:: TASK BRIEF ::
Give an unaltered copy of the listing below, minus its pictures.
+---+
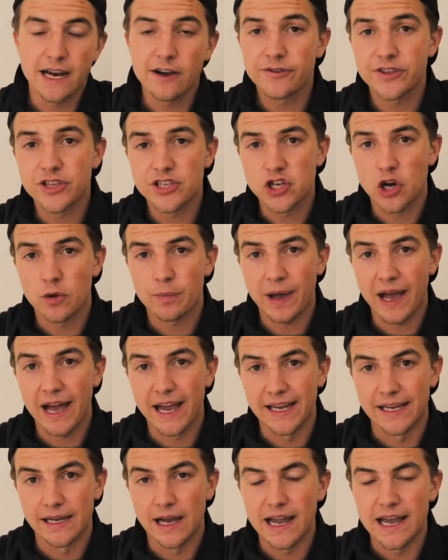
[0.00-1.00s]
now for the top
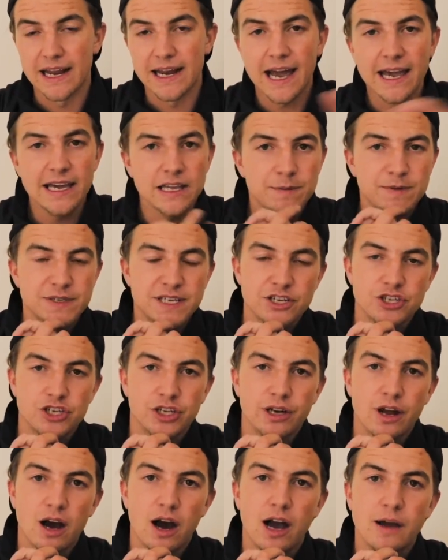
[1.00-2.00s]
8. In 8th
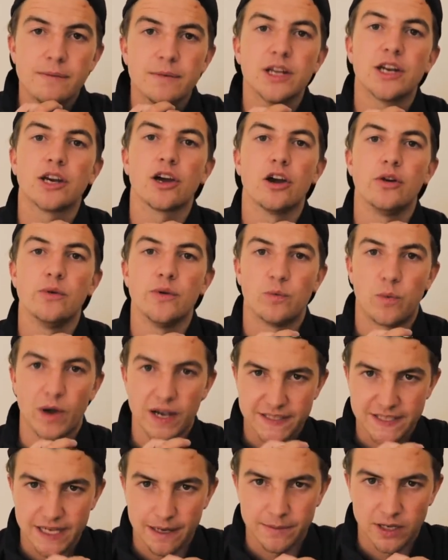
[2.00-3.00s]
position, I'm going to go with
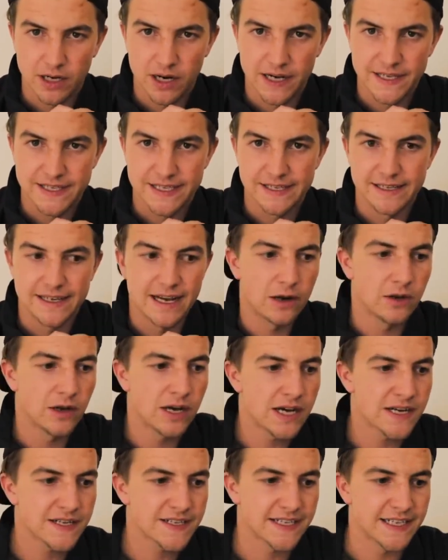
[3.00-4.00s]
West Ham United. Now,
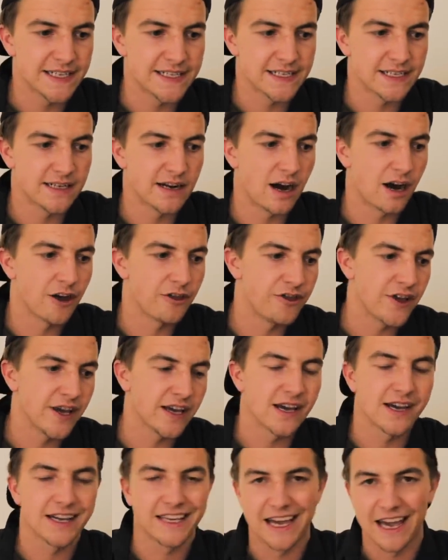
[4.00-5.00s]
last season, I
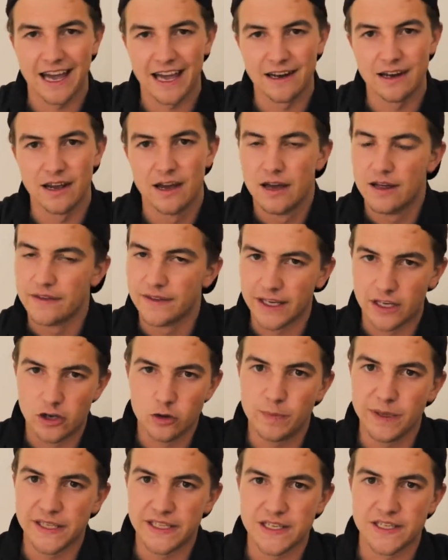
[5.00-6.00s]
think, again, they
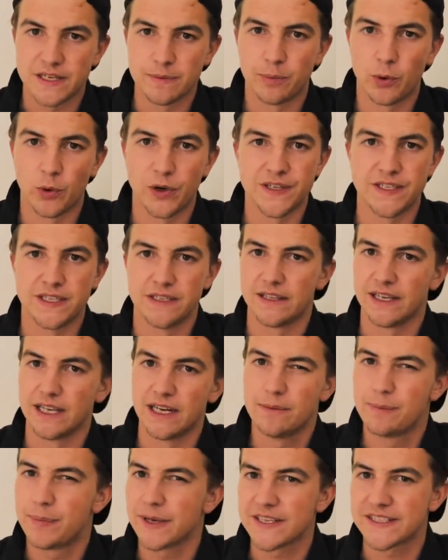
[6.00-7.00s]
could be disappointed.
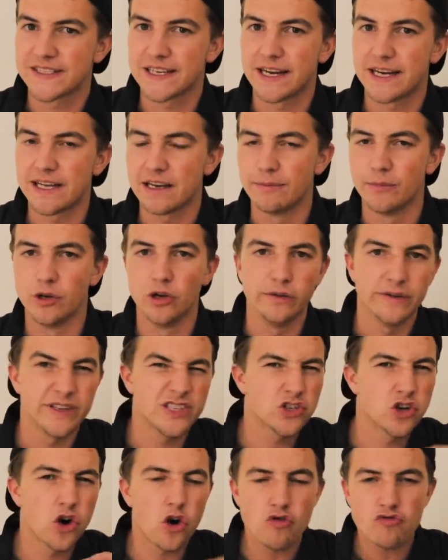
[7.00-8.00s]
The Olympic Stadium move,
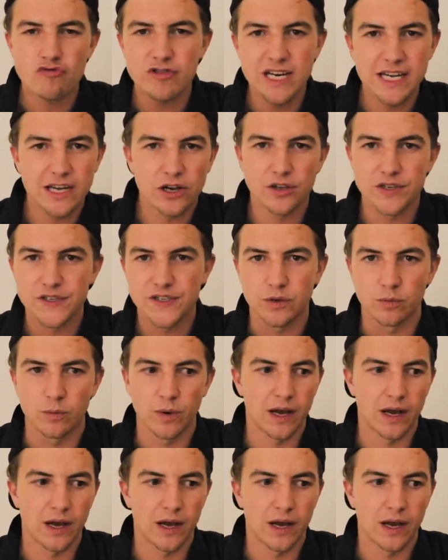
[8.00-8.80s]
it's not really gone so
+---+
:: WRITTEN ANSWER ::
[0.00-1.00s]
now for the top
[1.00-2.00s]
8. In 8th
[2.00-3.00s]
position, I'm going to go with
[3.00-4.00s]
West Ham United. Now,
[4.00-5.00s]
last season, I
[5.00-6.00s]
think, again, they
[6.00-7.00s]
could be disappointed.
[7.00-8.00s]
The Olympic Stadium move,
[8.00-8.80s]
it's not really gone so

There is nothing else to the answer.